**EXERCISE OBJECTIVE**:
In your copy, set down the entries exactly and exclude the pictures.

Top of MATERIALS PROVIDED

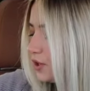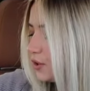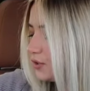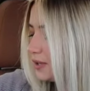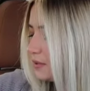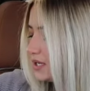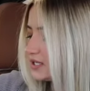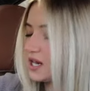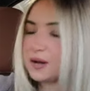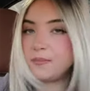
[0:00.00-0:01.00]
The only
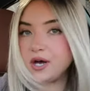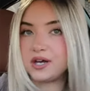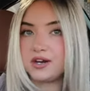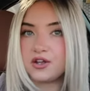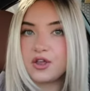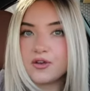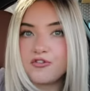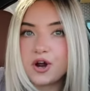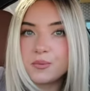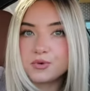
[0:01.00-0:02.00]
place that I bought anything
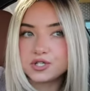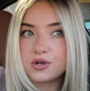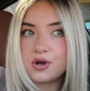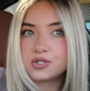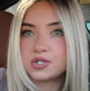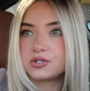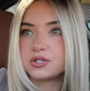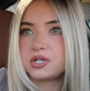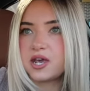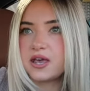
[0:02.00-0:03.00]
from was Altar'd
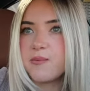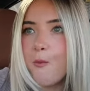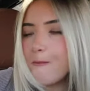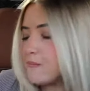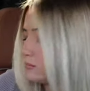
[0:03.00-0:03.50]
State.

Bottom of MATERIALS PROVIDED

**FINISHED TASK**:
[0:00.00-0:01.00]
The only
[0:01.00-0:02.00]
place that I bought anything
[0:02.00-0:03.00]
from was Altar'd
[0:03.00-0:03.50]
State.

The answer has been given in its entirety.